_GOAL OF THE EXERCISE_
First find the line with "[00:00:09.62]" in the entries below, then set down exactly every line through the line with "[00:00:12.25]", that line included.

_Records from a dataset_

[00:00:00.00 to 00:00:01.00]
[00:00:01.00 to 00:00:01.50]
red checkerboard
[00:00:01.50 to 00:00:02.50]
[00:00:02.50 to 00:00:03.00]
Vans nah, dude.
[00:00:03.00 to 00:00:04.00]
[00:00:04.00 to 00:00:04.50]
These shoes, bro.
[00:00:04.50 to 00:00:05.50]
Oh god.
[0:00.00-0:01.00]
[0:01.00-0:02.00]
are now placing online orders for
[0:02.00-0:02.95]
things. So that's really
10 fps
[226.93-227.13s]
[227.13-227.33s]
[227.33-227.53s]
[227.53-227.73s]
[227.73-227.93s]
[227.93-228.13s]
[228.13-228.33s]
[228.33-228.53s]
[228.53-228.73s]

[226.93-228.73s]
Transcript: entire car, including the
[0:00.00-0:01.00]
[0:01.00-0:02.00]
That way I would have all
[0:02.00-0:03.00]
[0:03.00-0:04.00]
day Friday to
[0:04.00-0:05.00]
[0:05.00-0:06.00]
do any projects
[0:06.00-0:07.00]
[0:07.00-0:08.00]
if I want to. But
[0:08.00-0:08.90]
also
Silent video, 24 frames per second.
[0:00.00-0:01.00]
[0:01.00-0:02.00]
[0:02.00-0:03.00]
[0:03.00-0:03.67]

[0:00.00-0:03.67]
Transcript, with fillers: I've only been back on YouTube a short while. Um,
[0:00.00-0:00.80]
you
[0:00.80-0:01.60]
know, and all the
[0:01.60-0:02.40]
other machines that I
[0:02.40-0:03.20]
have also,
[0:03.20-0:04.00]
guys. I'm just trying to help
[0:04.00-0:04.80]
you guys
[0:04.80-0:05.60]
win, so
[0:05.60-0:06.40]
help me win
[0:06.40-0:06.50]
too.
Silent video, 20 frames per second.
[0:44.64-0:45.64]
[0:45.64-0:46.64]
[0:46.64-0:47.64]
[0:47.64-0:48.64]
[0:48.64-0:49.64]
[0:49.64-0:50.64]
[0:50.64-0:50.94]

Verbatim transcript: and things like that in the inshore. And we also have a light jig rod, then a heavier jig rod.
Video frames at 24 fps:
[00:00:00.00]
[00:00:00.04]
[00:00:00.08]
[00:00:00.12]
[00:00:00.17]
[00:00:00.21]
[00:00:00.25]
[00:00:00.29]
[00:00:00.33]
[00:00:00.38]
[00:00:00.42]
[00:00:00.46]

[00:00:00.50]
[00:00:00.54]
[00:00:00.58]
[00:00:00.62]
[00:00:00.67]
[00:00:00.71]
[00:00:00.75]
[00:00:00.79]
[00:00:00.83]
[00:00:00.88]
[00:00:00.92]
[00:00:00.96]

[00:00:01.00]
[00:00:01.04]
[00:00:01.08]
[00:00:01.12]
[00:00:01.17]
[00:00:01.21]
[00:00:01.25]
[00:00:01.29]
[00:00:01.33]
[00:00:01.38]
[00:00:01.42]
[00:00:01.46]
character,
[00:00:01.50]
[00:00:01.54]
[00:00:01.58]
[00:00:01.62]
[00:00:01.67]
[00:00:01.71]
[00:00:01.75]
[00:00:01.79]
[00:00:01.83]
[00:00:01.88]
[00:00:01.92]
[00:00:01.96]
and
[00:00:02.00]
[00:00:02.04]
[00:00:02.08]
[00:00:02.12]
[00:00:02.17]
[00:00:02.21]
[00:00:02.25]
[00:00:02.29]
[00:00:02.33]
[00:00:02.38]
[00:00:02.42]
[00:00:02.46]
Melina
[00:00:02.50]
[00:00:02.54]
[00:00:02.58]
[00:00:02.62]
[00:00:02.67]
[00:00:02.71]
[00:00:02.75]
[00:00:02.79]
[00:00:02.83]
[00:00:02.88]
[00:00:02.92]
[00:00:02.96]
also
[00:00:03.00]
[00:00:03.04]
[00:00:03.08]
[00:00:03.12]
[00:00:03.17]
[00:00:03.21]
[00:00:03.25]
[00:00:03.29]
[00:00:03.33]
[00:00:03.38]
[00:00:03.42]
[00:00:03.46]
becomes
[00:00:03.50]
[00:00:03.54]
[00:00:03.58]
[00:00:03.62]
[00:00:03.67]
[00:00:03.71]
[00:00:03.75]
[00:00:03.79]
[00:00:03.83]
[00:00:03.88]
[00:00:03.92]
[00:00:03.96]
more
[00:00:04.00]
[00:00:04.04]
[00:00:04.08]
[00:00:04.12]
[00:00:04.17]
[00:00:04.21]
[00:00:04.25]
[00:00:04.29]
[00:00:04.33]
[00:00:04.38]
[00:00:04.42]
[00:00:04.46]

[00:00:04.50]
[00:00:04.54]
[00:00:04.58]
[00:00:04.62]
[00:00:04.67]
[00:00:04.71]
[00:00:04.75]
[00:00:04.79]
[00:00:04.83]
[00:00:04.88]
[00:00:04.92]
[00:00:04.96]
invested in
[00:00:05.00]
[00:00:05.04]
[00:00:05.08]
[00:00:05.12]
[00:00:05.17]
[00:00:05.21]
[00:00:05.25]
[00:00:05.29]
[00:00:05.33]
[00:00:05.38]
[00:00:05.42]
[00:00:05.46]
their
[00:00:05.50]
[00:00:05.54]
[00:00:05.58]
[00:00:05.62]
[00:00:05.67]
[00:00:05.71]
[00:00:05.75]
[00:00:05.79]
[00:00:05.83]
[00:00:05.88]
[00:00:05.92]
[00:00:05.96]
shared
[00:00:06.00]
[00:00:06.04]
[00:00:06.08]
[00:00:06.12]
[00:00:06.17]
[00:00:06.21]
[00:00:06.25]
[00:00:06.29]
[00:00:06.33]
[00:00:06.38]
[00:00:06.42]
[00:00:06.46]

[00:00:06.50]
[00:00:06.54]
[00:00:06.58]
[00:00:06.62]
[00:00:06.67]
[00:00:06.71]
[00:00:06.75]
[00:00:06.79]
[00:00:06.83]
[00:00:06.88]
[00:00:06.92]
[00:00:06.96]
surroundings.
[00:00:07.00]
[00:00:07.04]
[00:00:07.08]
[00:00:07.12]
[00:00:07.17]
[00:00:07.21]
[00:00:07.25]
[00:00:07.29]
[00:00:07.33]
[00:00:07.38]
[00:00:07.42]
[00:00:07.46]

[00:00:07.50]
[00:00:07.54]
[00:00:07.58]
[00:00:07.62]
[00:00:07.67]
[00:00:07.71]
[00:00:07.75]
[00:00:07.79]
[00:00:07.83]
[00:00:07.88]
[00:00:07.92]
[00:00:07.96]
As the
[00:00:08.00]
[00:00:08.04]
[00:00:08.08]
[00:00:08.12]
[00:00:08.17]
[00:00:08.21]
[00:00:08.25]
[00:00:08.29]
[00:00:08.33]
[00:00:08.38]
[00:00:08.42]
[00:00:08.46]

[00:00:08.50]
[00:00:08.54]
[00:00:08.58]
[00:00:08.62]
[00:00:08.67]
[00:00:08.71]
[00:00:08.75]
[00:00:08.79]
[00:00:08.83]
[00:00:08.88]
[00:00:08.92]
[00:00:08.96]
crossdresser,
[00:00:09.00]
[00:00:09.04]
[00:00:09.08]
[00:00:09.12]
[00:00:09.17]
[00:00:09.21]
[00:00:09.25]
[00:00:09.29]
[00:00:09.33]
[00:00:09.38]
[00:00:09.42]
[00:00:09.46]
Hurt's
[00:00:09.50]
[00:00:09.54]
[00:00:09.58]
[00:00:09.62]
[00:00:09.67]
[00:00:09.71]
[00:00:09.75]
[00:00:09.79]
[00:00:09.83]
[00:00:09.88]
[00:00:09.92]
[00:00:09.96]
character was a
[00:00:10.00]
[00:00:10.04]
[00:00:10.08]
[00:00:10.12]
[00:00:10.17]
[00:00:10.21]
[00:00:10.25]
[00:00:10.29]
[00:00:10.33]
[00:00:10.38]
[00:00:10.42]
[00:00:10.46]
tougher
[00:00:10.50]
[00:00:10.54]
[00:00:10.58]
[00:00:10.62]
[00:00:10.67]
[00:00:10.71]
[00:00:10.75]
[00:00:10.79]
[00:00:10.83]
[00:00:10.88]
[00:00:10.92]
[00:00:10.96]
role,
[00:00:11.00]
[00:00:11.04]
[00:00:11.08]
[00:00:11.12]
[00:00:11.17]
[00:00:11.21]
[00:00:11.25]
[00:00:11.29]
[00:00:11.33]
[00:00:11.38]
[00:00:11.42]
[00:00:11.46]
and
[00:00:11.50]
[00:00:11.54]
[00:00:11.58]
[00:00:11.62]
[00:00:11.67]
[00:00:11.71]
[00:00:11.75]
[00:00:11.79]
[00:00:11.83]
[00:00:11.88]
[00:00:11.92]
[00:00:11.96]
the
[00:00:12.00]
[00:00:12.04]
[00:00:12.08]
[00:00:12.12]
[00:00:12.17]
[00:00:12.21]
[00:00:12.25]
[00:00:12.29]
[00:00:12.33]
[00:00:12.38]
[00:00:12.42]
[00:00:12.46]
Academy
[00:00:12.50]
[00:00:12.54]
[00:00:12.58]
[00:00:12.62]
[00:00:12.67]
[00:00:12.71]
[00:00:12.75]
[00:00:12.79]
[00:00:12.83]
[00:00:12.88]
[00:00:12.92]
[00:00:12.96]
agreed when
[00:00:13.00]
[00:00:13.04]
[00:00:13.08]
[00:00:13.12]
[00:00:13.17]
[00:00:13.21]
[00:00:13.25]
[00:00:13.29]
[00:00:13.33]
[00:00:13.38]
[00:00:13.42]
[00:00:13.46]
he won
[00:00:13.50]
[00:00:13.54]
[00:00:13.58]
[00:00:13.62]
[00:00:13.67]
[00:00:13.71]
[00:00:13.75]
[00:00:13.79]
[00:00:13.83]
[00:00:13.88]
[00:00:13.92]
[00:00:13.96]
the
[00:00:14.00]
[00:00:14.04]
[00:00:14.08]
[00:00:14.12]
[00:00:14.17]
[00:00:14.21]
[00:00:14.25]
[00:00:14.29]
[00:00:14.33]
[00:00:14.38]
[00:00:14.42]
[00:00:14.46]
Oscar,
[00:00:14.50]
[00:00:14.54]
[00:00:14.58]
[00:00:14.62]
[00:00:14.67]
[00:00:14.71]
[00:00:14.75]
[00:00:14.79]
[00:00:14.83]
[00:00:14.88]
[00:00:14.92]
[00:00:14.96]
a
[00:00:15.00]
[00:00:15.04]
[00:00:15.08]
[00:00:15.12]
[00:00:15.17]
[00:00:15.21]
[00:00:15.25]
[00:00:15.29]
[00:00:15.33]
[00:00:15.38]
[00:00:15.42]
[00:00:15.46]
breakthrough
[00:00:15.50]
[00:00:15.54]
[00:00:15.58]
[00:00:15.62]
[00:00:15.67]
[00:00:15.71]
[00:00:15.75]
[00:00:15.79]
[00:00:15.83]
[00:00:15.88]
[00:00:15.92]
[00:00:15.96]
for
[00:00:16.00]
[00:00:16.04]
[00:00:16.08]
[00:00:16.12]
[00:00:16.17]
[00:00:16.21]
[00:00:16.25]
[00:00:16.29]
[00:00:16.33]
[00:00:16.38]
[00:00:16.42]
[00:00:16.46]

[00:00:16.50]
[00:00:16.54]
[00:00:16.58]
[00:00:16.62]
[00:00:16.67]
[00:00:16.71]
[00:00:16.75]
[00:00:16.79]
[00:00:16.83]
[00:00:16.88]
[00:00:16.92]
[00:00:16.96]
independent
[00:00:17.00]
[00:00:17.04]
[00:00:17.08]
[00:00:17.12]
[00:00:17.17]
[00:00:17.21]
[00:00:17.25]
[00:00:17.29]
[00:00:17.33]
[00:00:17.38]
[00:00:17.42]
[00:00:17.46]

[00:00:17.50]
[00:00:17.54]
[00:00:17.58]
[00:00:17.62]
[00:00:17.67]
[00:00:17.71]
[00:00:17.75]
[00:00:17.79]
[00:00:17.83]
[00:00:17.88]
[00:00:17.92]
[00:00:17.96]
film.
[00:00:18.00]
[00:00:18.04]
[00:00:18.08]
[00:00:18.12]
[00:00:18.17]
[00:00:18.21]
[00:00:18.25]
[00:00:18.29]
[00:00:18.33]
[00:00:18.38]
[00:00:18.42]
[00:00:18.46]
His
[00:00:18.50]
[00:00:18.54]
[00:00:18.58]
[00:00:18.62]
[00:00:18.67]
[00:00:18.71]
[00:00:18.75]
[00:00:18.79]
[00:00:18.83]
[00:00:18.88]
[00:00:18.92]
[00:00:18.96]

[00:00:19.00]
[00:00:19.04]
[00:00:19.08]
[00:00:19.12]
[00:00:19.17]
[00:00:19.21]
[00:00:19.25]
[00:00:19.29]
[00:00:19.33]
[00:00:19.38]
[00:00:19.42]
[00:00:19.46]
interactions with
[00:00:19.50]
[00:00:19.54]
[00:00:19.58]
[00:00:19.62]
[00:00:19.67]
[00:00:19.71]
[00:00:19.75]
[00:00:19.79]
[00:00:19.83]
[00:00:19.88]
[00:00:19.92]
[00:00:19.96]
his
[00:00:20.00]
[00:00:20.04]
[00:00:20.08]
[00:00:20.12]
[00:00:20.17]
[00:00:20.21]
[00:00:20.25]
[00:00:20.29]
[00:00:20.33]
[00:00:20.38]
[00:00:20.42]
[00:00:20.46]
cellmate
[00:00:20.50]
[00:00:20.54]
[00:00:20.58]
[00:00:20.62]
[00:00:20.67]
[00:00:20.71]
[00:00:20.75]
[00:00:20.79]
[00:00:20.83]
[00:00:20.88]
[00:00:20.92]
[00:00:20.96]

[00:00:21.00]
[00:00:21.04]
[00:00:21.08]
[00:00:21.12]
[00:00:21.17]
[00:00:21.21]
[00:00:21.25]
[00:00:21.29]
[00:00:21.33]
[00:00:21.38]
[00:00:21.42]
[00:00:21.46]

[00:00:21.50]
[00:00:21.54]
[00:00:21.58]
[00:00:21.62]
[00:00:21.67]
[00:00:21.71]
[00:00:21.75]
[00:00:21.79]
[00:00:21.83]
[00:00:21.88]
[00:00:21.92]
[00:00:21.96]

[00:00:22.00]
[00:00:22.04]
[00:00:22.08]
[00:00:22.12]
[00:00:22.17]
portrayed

_ANSWER TO THIS TASK_
[00:00:09.62]
[00:00:09.67]
[00:00:09.71]
[00:00:09.75]
[00:00:09.79]
[00:00:09.83]
[00:00:09.88]
[00:00:09.92]
[00:00:09.96]
character was a
[00:00:10.00]
[00:00:10.04]
[00:00:10.08]
[00:00:10.12]
[00:00:10.17]
[00:00:10.21]
[00:00:10.25]
[00:00:10.29]
[00:00:10.33]
[00:00:10.38]
[00:00:10.42]
[00:00:10.46]
tougher
[00:00:10.50]
[00:00:10.54]
[00:00:10.58]
[00:00:10.62]
[00:00:10.67]
[00:00:10.71]
[00:00:10.75]
[00:00:10.79]
[00:00:10.83]
[00:00:10.88]
[00:00:10.92]
[00:00:10.96]
role,
[00:00:11.00]
[00:00:11.04]
[00:00:11.08]
[00:00:11.12]
[00:00:11.17]
[00:00:11.21]
[00:00:11.25]
[00:00:11.29]
[00:00:11.33]
[00:00:11.38]
[00:00:11.42]
[00:00:11.46]
and
[00:00:11.50]
[00:00:11.54]
[00:00:11.58]
[00:00:11.62]
[00:00:11.67]
[00:00:11.71]
[00:00:11.75]
[00:00:11.79]
[00:00:11.83]
[00:00:11.88]
[00:00:11.92]
[00:00:11.96]
the
[00:00:12.00]
[00:00:12.04]
[00:00:12.08]
[00:00:12.12]
[00:00:12.17]
[00:00:12.21]
[00:00:12.25]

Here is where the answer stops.